**WHAT NEEDS TO BE DONE:** The records below are to be set down word for word, with every picture left out.

*** RECORDED DATA ***

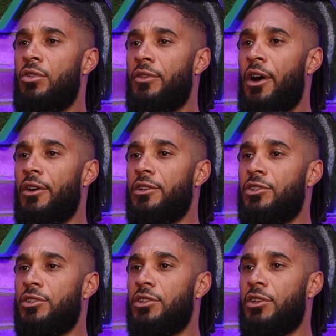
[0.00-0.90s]
not all
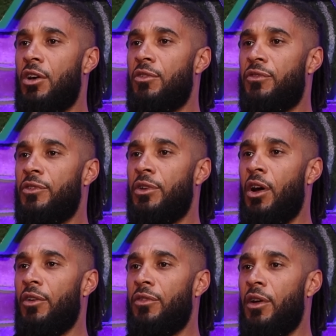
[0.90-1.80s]
right just to go
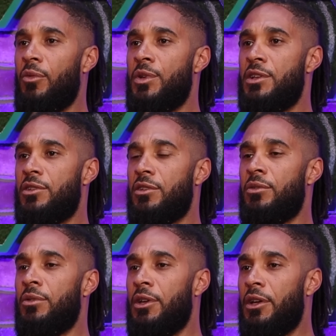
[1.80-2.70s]
through life like we
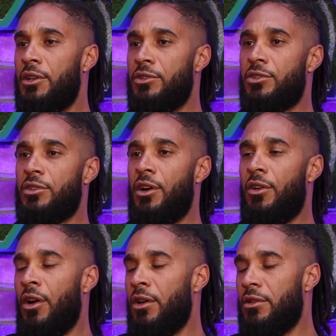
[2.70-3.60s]
do and just
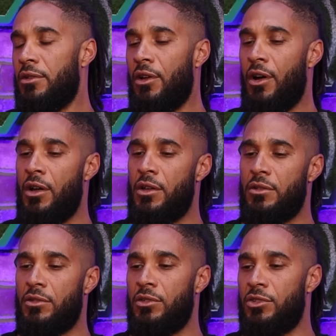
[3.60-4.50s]
go, all right, all
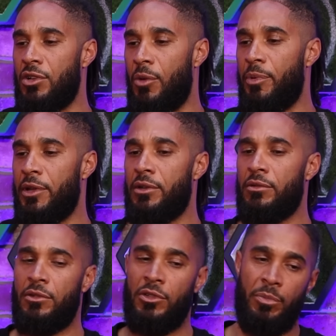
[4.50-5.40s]
right, do your
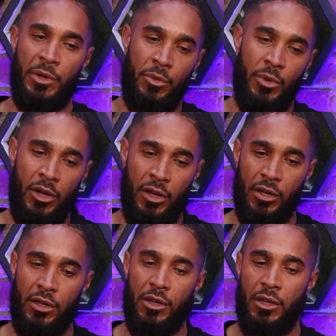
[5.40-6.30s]
shopping, do a bit of
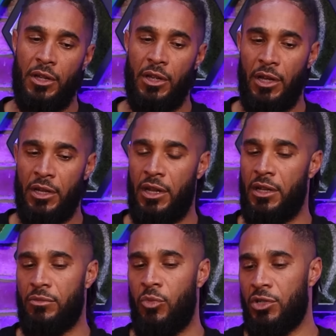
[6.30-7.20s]
work, and
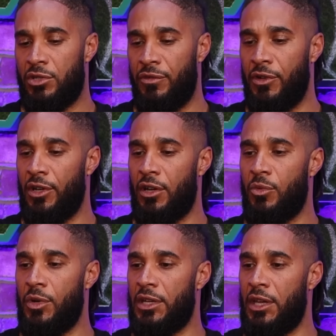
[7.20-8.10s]
then watch the footy
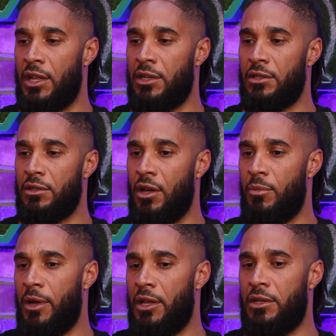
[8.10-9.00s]
on the weekend,
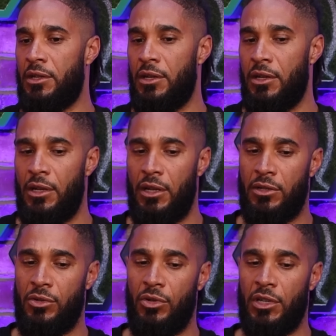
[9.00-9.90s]
go bed,
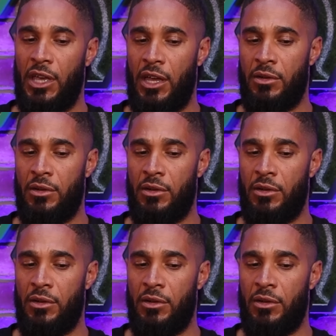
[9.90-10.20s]
and do it all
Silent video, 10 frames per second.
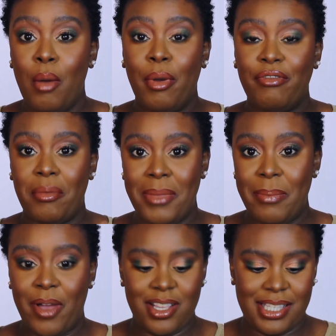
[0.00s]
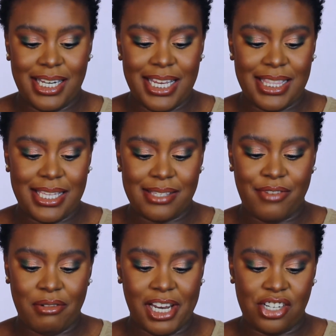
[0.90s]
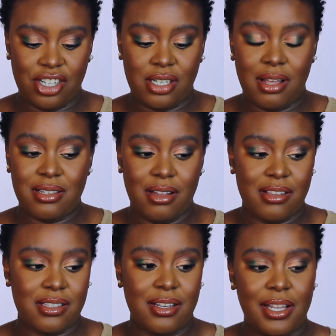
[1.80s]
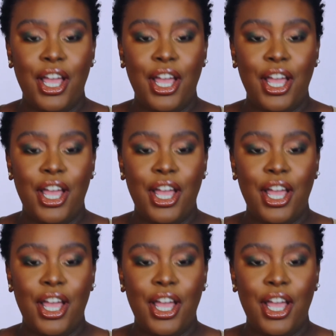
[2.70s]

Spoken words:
but for me personally, this foundation does last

***

**PROBLEM SOLUTION:**
[0.00-0.90s]
not all
[0.90-1.80s]
right just to go
[1.80-2.70s]
through life like we
[2.70-3.60s]
do and just
[3.60-4.50s]
go, all right, all
[4.50-5.40s]
right, do your
[5.40-6.30s]
shopping, do a bit of
[6.30-7.20s]
work, and
[7.20-8.10s]
then watch the footy
[8.10-9.00s]
on the weekend,
[9.00-9.90s]
go bed,
[9.90-10.20s]
and do it all
Silent video, 10 frames per second.
[0.00s]
[0.90s]
[1.80s]
[2.70s]

Spoken words:
but for me personally, this foundation does last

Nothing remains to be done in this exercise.